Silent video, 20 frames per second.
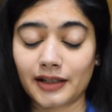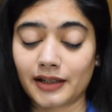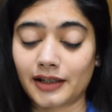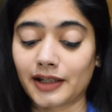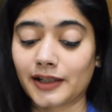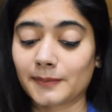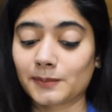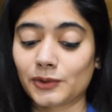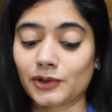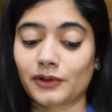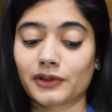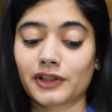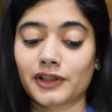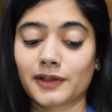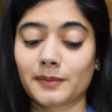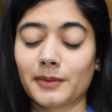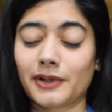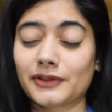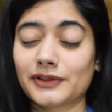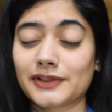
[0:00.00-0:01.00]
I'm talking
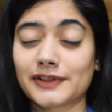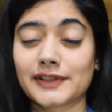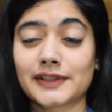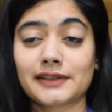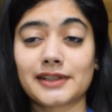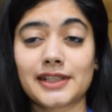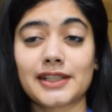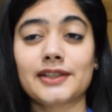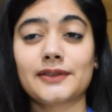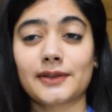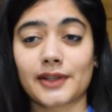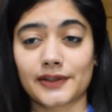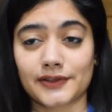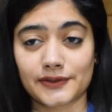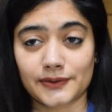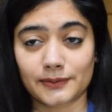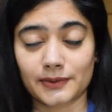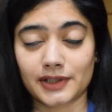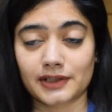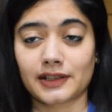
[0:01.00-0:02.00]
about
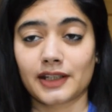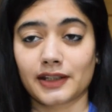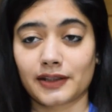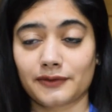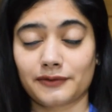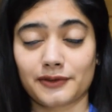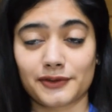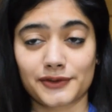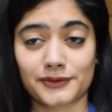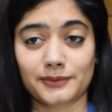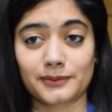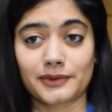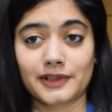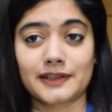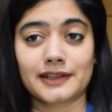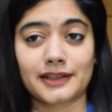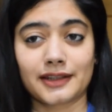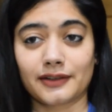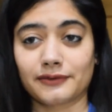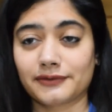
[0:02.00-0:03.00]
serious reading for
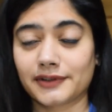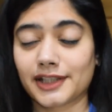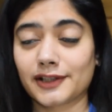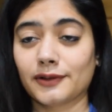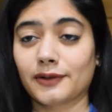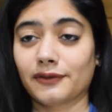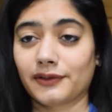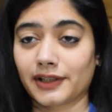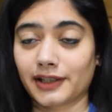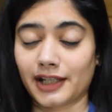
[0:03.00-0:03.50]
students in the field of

==

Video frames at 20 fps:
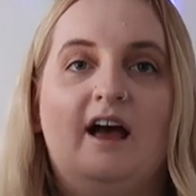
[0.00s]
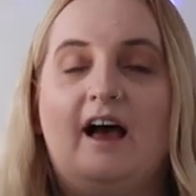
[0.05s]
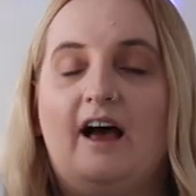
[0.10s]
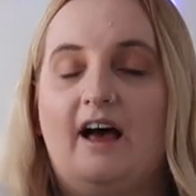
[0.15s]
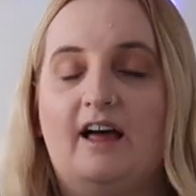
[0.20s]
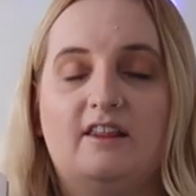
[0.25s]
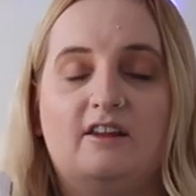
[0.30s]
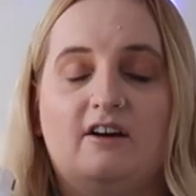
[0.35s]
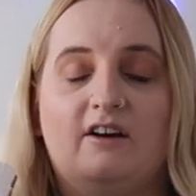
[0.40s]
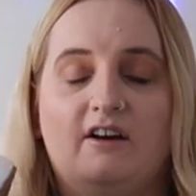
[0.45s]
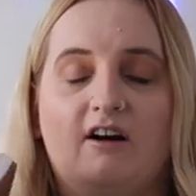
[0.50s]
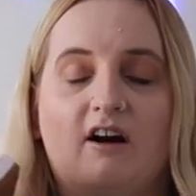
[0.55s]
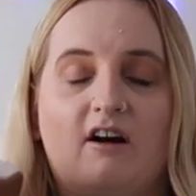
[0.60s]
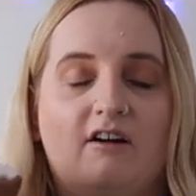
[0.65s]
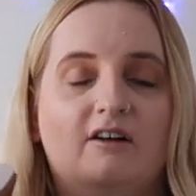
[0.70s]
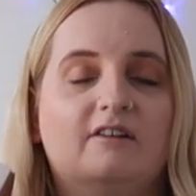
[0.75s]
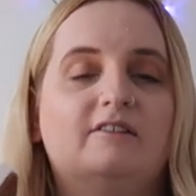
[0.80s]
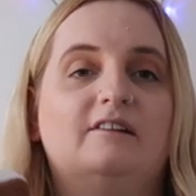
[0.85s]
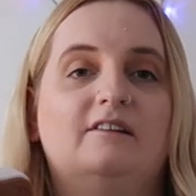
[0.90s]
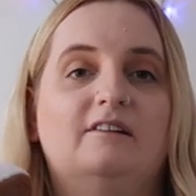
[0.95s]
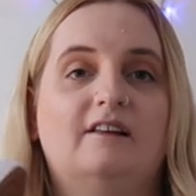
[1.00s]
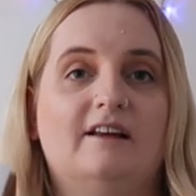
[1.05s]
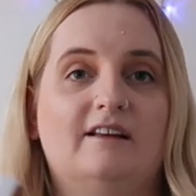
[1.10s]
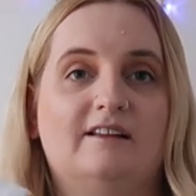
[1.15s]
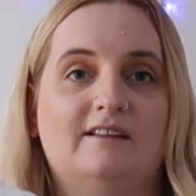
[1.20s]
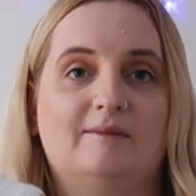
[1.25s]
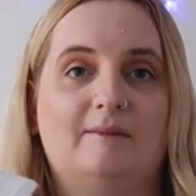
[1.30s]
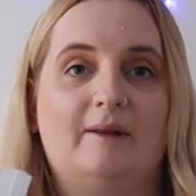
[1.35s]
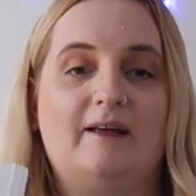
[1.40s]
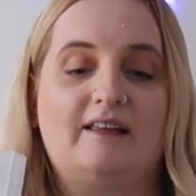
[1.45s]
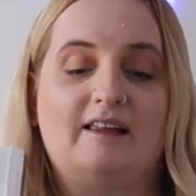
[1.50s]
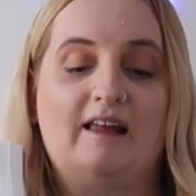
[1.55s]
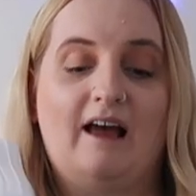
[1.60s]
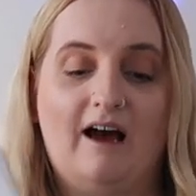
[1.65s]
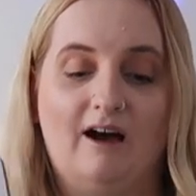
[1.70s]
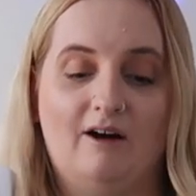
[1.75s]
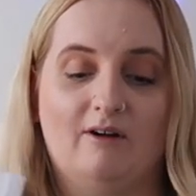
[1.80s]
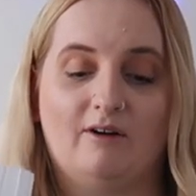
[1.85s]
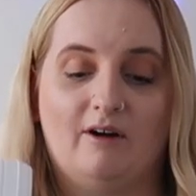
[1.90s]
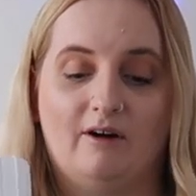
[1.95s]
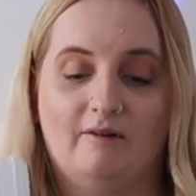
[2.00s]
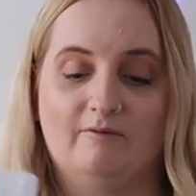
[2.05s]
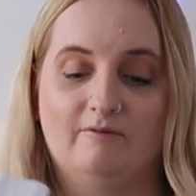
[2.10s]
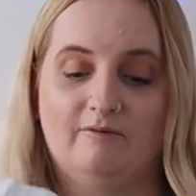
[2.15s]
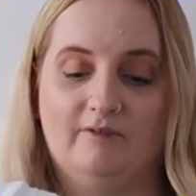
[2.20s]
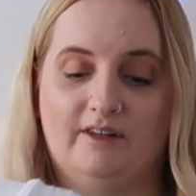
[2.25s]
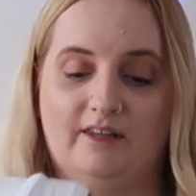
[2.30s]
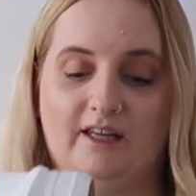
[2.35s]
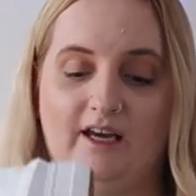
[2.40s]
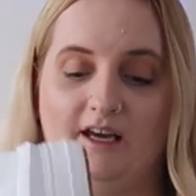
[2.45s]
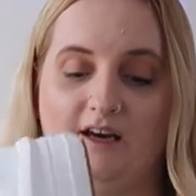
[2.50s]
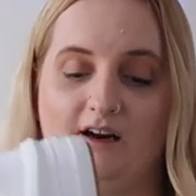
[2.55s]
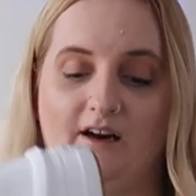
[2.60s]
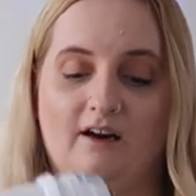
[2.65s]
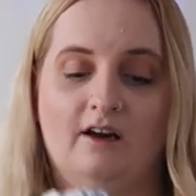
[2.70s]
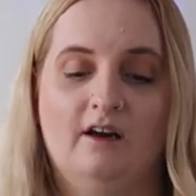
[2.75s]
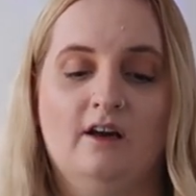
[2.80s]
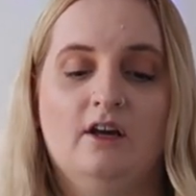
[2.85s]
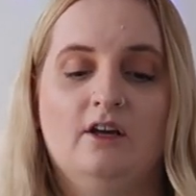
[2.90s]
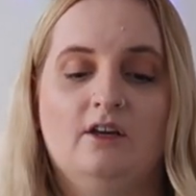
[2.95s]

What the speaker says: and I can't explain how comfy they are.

__YOUR TASK__
Within the entries, find all lines that contain "frames" and copy each one.

__WORKED SOLUTION__
Silent video, 20 frames per second.
Video frames at 20 fps:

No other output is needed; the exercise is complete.